Year 1. Explore – Support for individual student transition into higher education (HE), with an emphasis on translating (not transferring) existing professional practices, including competences, into new learning through HE experiences. Here, identifying and signposting support mechanisms to enable learner autonomy is important. Encouraging reflections on changing student identities, for example the change in identities before apprenticeship study and on transition into HE, provides a good way to introduce personalised learning.

Year 2. Achieve – Reflection on the community learning practices built during Year 1 reminds students that knowledge changes because a person participates in ongoing practice. Students need to recognise those new negotiating practices that they are developing and with whom. Such practice can encompass workplace competences, but with the emphasis on negotiating meaning and the development of academic and professional identities necessary to progress through higher levels of academic study. Personalised learning can be achieved in several ways: guiding the learner to recognise what is important to them in terms of content and emphasising learning as a social process of becoming a member of a community of practice; expanding the dialogue of the social learning to integrate the values, beliefs, and practices of the community of biomedical scientists, and finally, developing responses to feedback and acknowledging that feedback can have both immediate and delayed value in developing new practices.

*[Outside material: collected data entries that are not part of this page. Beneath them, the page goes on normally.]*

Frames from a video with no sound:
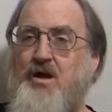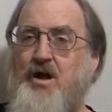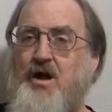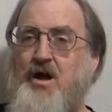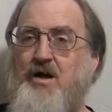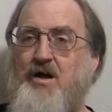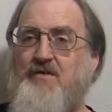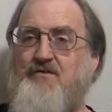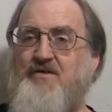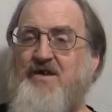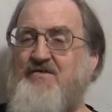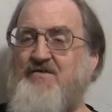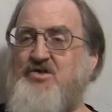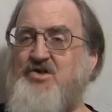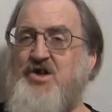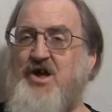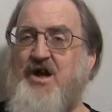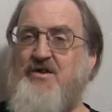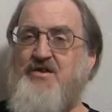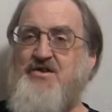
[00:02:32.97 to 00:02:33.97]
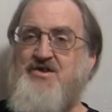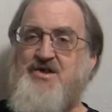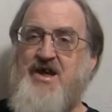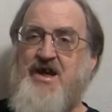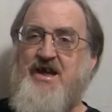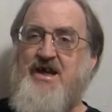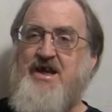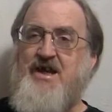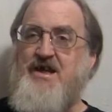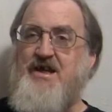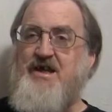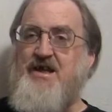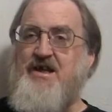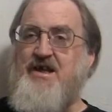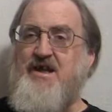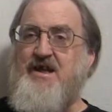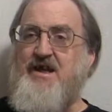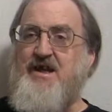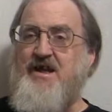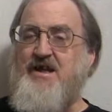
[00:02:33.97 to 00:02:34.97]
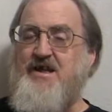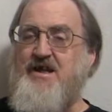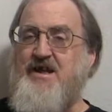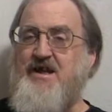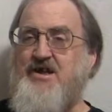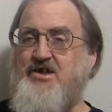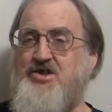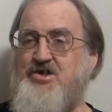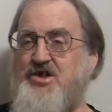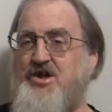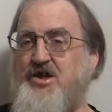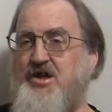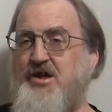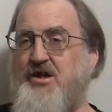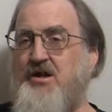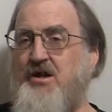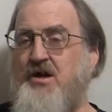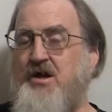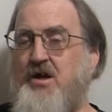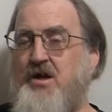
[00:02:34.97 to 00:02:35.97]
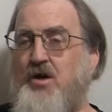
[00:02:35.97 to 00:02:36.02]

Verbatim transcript: Uh, if you have a child that's got A D D, A D H D,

Year 3. Extend – Utilising personalised approaches to learning develops professionals who can critique and, where necessary, challenge long-held values and beliefs of a community. This is imperative in creating the new, agile workforce. Development of academic and professional identities further strengthens the critically evaluative skills needed to demonstrate the higher levels of understanding during the final years at university and consolidates feedback as a way of developing new knowledge. As well as having immediate value in enhancing grades, feedback then feeds forward into an evaluative approach to continuing autonomous practice.

Year 4. Inspire – Years 1–3 provide sound preparation for the transition from undergraduate study into professional practice as fully autonomous practitioners and career-long learners. This year allows consideration of onward career journey, including career structures, creating opportunities and mentoring. The development of new academic and professional identities allows students ownership to face and resolve community concerns that are not obvious to non-community members – using their newly developed skills and knowledge to identify and solve unmet needs. Negotiation provides opportunities for critical dialogue between community members and focuses on leadership, its development and implementation. This enables students to advance the boundaries of the community of practice of biomedical scientists in their onward careers.

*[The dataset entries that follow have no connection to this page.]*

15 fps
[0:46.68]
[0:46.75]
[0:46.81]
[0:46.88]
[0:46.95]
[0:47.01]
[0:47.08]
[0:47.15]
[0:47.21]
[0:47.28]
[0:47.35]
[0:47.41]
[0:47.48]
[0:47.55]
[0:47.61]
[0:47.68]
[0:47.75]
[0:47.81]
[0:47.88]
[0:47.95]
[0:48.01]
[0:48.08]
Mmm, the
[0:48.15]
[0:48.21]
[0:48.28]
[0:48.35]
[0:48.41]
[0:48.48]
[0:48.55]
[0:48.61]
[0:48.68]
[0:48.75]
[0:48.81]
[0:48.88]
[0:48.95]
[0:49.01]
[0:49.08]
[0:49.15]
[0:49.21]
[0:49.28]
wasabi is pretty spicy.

Stage 3 of the CPLF provides a rich learning culture requiring review and oversight and that is provided at Stage 4. Stage 4 monitors learners progressing and identifies those at risk and not progressing (not learning). At-risk students may be understood as those not being able to negotiate meaning, hence no learning occurs. It is important to understand non-progression as community marginalisation, and not an individual event. Non-progression affects the whole community. Understanding non-progression in this way means that resolution of non-progression requires application of a community approach and not just, for example, further assessment opportunities within a decontextualised context. 

By reconsidering and reshaping the integration of work and university learning in the context of identity development in a community of practice, the ability to develop a highly agile, evaluative and autonomous biomedical science workforce is amplified.   

Ian Davies is a Biomedical Scientist and Healthcare Science Course Leader at Staffordshire University. Paul Orsmond is a member of the Staffordshire Centre of Learning and Pedagogic Practice.